Mission planning of safe approach and emergency evacuation to large slow-rotating space debris

Abstract

• A dynamic safety corridor approach strategy is developed with approach window and straight path. • The safe approach trajectory is planned to optimize transfer time and fuel consumption. • An emergency evacuation strategy is designed and the safety velocity is analyzed. • Motion precision and convergence time are ensured based on coupling control of orbit and attitude. The on-orbit service technology is expected to play an important role in space debris removal missions. In order to capture and remove space debris objects, servicing satellites need to have the ability of mission planning, to quickly approach space debris objects in limited time, to avoid possible collisions and other safety issues, and to have the ability of emergency suspension and evacuation in the event of sudden accidents. The mission planning of safe approach and emergency evacuation to large slow-rotating space debris is studied in this paper.
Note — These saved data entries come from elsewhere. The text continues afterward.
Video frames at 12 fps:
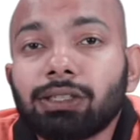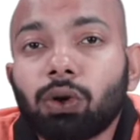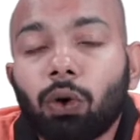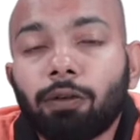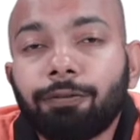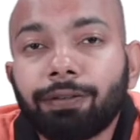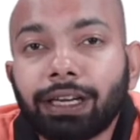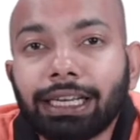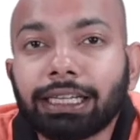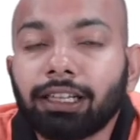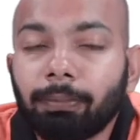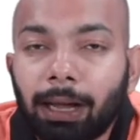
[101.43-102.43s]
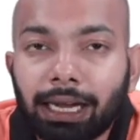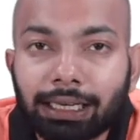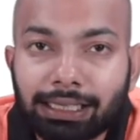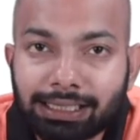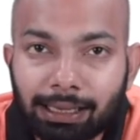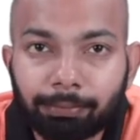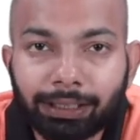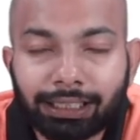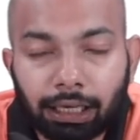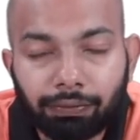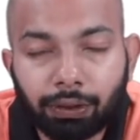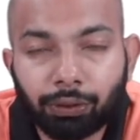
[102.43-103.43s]
is offering in the market is something
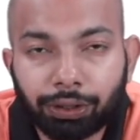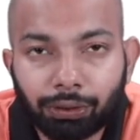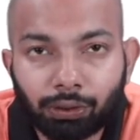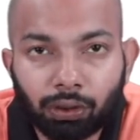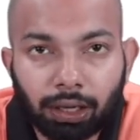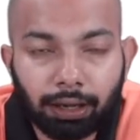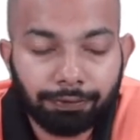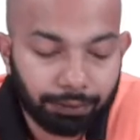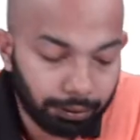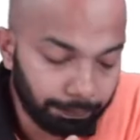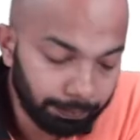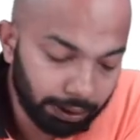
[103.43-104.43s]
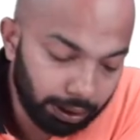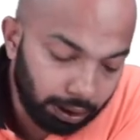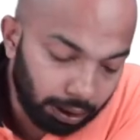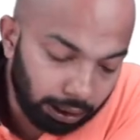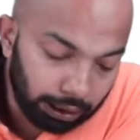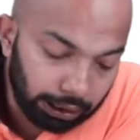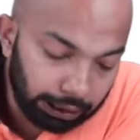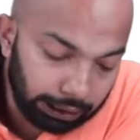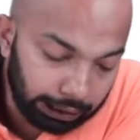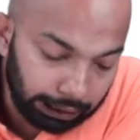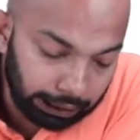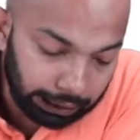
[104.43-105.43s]
that we are going to look after.
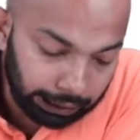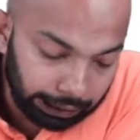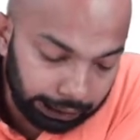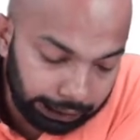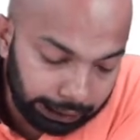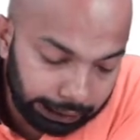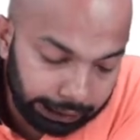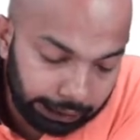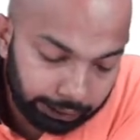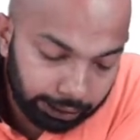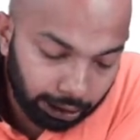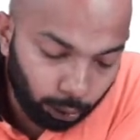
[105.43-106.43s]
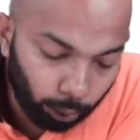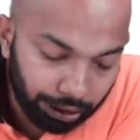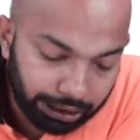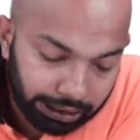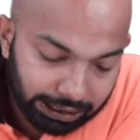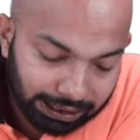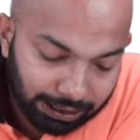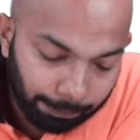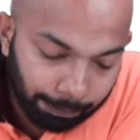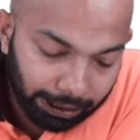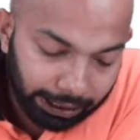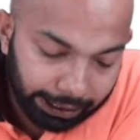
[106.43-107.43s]
In it, the quantity
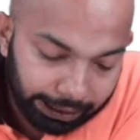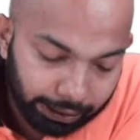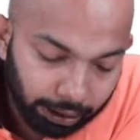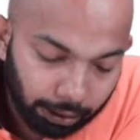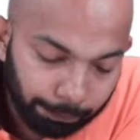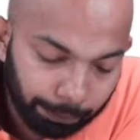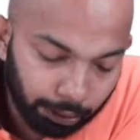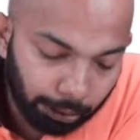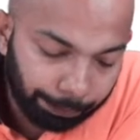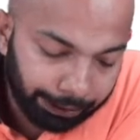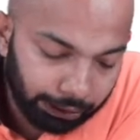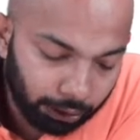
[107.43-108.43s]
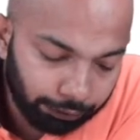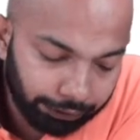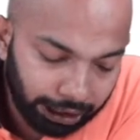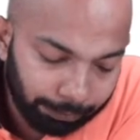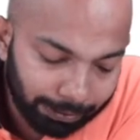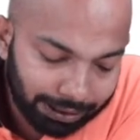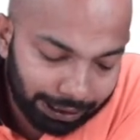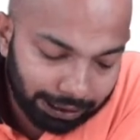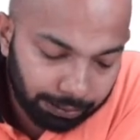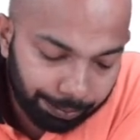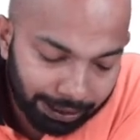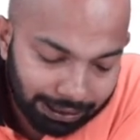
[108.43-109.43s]
supplied per period of time is
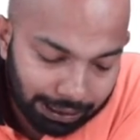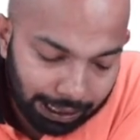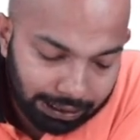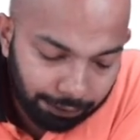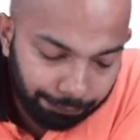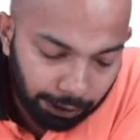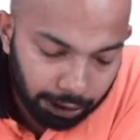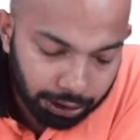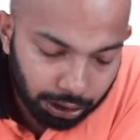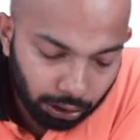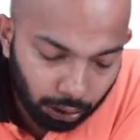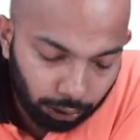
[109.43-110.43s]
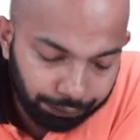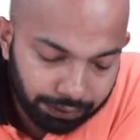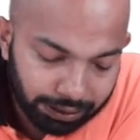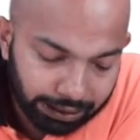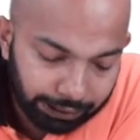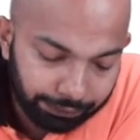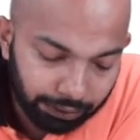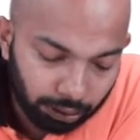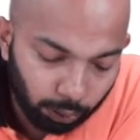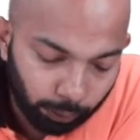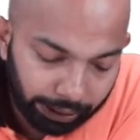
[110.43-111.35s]
expressed as a function of several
Firstly, the relative orbit and attitude dynamics model of servicing satellite and space debris object is established. Then, a dynamic safety corridor approach strategy is proposed according to the motion characteristics of large slow-rotating space debris and the optimal safe approach trajectory is planned based on particle swarm algorithm. For the purpose of instant response to the possible accidents during the approach, an emergency evacuation strategy is proposed, while the safety velocity and the emergency evacuation time are analyzed. The relative orbit and attitude coupled control method is designed based on global terminal sliding mode control. The stability of this control method is proved by Lyapunov argument as well as the error convergence time is analyzed. Finally, the effectiveness of the mission planning and control method is verified by numerical simulations. The results of this paper can provide a preliminary technical exploration for the approach and capture strategy of large slow-rotating space debris.